We cross a section that is named after Rob Roy MacGregor that runs for 79 miles from Drymen to Pitlochry. We eventually learn the difference between bracken, which grows from one stem, and ferns, which grow in a clump. This looks like bracken.

Not the most scenic section and I am obviously lagging behind.

We eventually have to wear our always packed waterproofs, aka rain jackets, although it’s fairly misty, nothing heavy.

We see Loch Lomond in the distance.

Always looking for wildlife, cows are a very acceptable alternative. They seem as curious about us as we are of them.

A cottage along the way. We are in the Loch Lomond and The Trossachs National Park, one of two national parks in Scotland and the parks were not established until 2002. As a result, many people live in the park in previously established homes and towns. The population of this park is more than 15,000.

Our shuttle picks us up after about 4 miles and takes us to Balmaha along the shore of Loch Lomond for lunch at the Oak Tree Inn.

This is a section of the menu we had to choose from.

After lunch we check out this statue of Tom Weir, a mountaineer who was very involved in preserving natural resources and hosted a popular television show for nearly a decade during the mid -1980s to mid-1990s that focused on preservation.

A little further along we have a closeup view of Loch Lomond.

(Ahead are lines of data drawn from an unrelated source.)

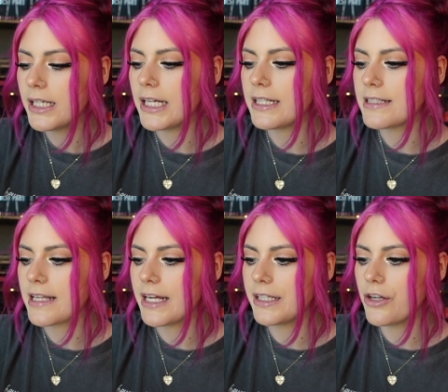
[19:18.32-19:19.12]
It is
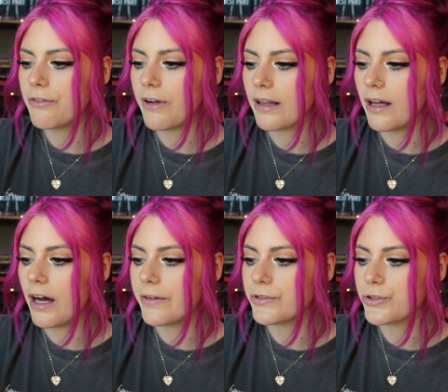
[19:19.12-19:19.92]
a novella
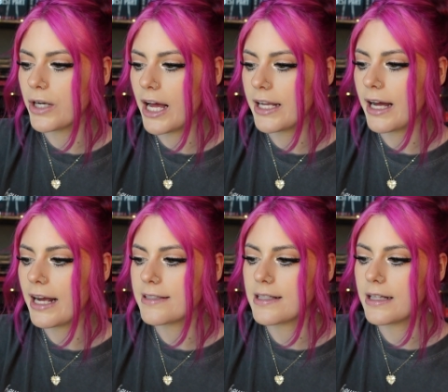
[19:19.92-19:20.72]
of dread,
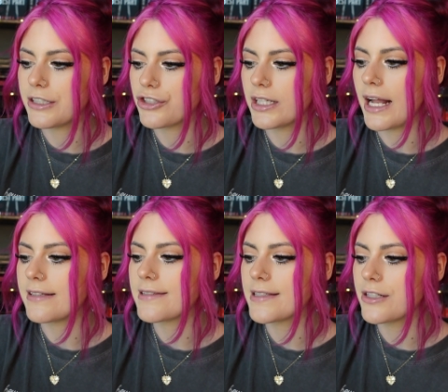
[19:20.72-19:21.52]
isolation,
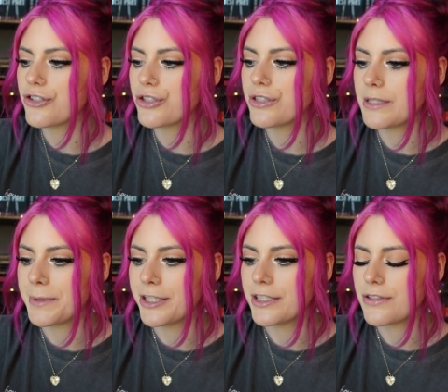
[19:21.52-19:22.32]
and sinister
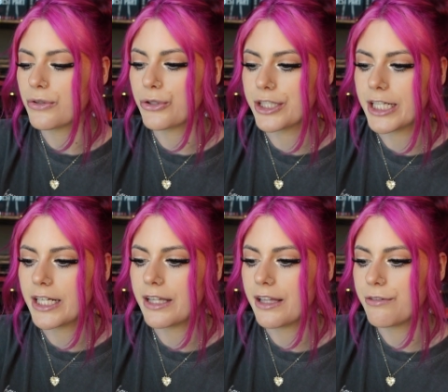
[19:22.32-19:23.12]
spirits
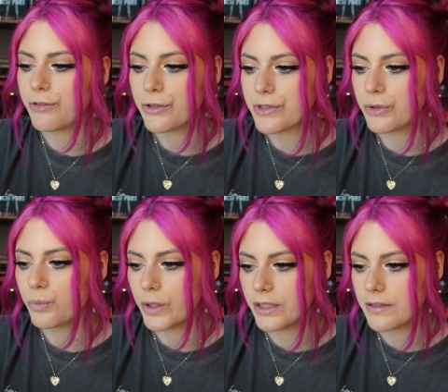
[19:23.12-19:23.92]
lurking in the frozen
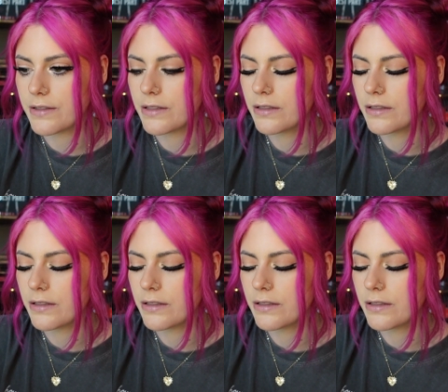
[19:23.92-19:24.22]
woods.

From here we split into two groups; those that want to climb a bit take the upper trail and those who want to walk along the lake take the lower trail. I opt for the latter and we start off.

After about 3/4 of a mile we reach a beach along the Loch.

Our groups meet up and Kat sings “On the Bonnie Banks of Loch Lomond,” and gives us some history of the song. She said it originated from punishment after the Jacobite Uprising when clan members would be taken to England and not return. Apparently, brothers would be asked to decide between themselves which one would be beheaded and which would be set free to return home.

O you’ll take the high road & I’ll take the low road

And I’ll be in Scotland before you

But me & my true love will never meet again

On the bonnie, bonnie banks of Loch Lomond.

A couple of the grandkids knew the song well from school choir.

We stop for a family photo along the loch.

We head back to the shuttle and go to our hotel for the next two nights, the MacDonald Forest Hills Hotel, the same one we stayed at in 2009 before we had to go home.

Our room before we unpack. Not as nice as our hotel in Glasgow but better than the next two in terms of comfort.

Dinner is at the hotel and the guides have several maps to share with us. One shows where we will be traveling and another shows areas where clans were located. I have some Scottish ancestors and Cat shows me where they, the Gunn family, might have come from.